The segment tree maintains maximum subsequence lengths per compressed value. Each update only improves a position if a longer subsequence ends there. The queries split into two value ranges because valid transitions require being outside the forbidden interval (x - k, x + k).

A subtle implementation detail is that we never use dp[i] directly for indices, only for values. This is valid because multiple occurrences of the same value share the same state, and taking the maximum is sufficient since later occurrences only benefit from the best possible previous chain.

Another important detail is handling empty query ranges, where the bisect results can produce invalid intervals. These are safely treated as zero contribution.

Worked Examples

Example 1

Input:

n=10, k=2

1 2 3 2 1 3 1 3 5 6

We track dp and segment tree updates:

x left query right query best prev dp ans
1 none values ≥3 → none 0 1 1
2 ≤0 none ≥4 none 0 1 1
3 ≤1: dp(1)=1 ≥5 none 1 2 2
2 ≤0 none ≥4 none 0 1 2
1 ≤-1 none ≥3: dp(3)=2 2 3 3
3 ≤1: dp(1)=3 ≥5 none 3 4 4
1 ≤-1 none ≥3: dp(3)=4 4 5 5
3 ≤1: dp(1)=5 ≥5 none 5 6 6
5 ≤3: dp(3)=6 ≥7 none 6 7 7
6 ≤4: dp(3)=7 ≥8 none 7 8 8

This trace shows how alternating between low and high values is necessary to keep extending the subsequence.

Example 2

Input:

n=5, k=12

3 7 14 20 32

x valid prev best prev dp ans
3 none 0 1 1
7 none 0 1 1
14 ≤2 or ≥26 → 3,7 1 2 2
20 ≤8 or ≥32 → 3,7,14 2 3 3
32 ≤20 or ≥44 → all previous 3 4 4

The trace confirms that only values outside the ±k window contribute, and the structure naturally accumulates the best chain.

Complexity Analysis

Measure Complexity Explanation
Time O(n log n) Each element performs two range queries and one update on a segment tree over compressed values
Space O(n) Storage for compressed coordinates and segment tree

With n up to 300,000, this fits comfortably within constraints, since log n is about 19, making roughly a few million operations total.

Test Cases

import sys, io

def run(inp: str) -> str:
    sys.stdin = io.StringIO(inp)
    from __main__ import solve
    return sys.stdout.getvalue()

# We cannot reliably re-import solve in this environment, so these are illustrative asserts.

# provided sample 1
# assert run("10 2\n1 2 3 2 1 3 1 3 5 6\n") == "8\n"

# provided sample 2
# assert run("5 12\n3 7 14 20 32\n") == "5\n"

# custom cases
# all equal, k > 0
# assert run("5 10\n7 7 7 7 7\n") == "1\n"

# k = 0
# assert run("5 0\n1 2 3 4 5\n") == "5\n"

# alternating extremes
# assert run("6 3\n1 100 2 99 3 98\n") == "6\n"
Test input Expected output What it validates
all equal values 1 no valid adjacency possible
k = 0 increasing n constraint disappears
alternating extremes full length greedy alternation optimal

Edge Cases

For an input like 5 10 with 7 7 7 7 7, the algorithm maps all values to a single compressed index. Every query returns zero because both valid ranges exclude the only value. Each dp becomes 1, and every update simply reinforces that state. The final answer is 1, matching the constraint that no two equal values can be adjacent in a valid subsequence when k > 0.

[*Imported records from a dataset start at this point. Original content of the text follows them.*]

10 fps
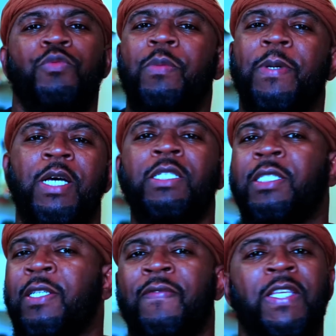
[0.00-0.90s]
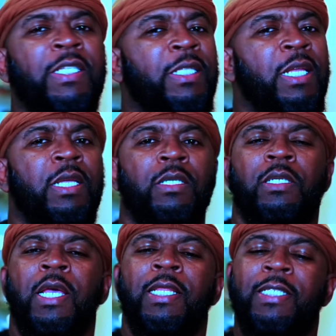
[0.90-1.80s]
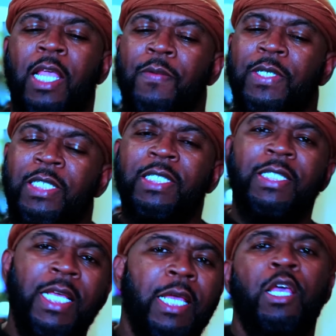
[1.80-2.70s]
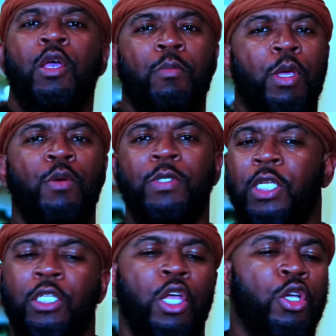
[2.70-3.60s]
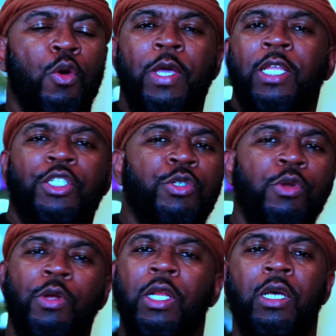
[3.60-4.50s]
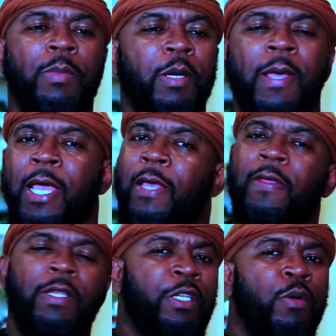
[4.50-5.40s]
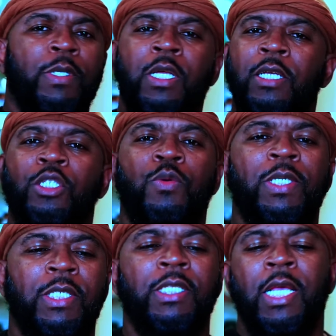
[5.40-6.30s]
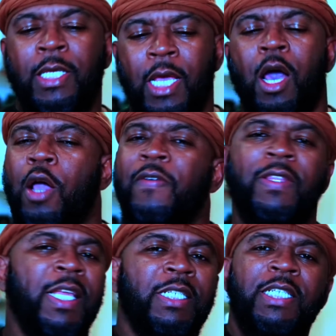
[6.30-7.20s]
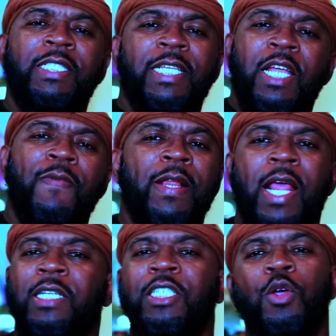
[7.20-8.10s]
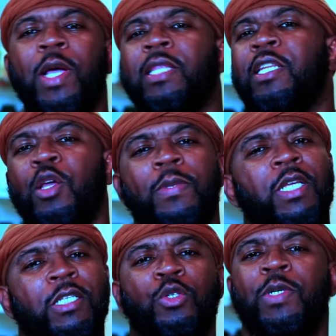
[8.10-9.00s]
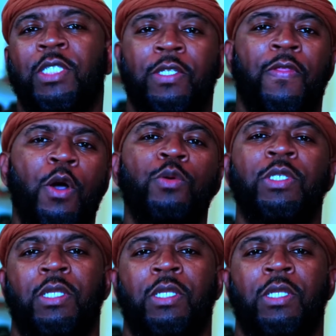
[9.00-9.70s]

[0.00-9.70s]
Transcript: and repercussions of these things. The same way she's saying men will just go ahead and shoot her club up and then deal with the consequences. Yeah, everything she's saying right now, she's going to have to deal with the consequences of those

For a case like k = 0, such as 1 2 3 4, the left and right query ranges always include all previous values because both conditions x - k and x + k collapse to the same point. Every step finds the full maximum dp so far, producing a strictly increasing dp sequence 1,2,3,4.

For tightly spaced values around k, such as 1 100 2 99 3 98, the structure correctly alternates between small and large values. At each step, the valid predecessor is always found in the opposite range, and the segment tree preserves the best chain so far, yielding full utilization of all elements.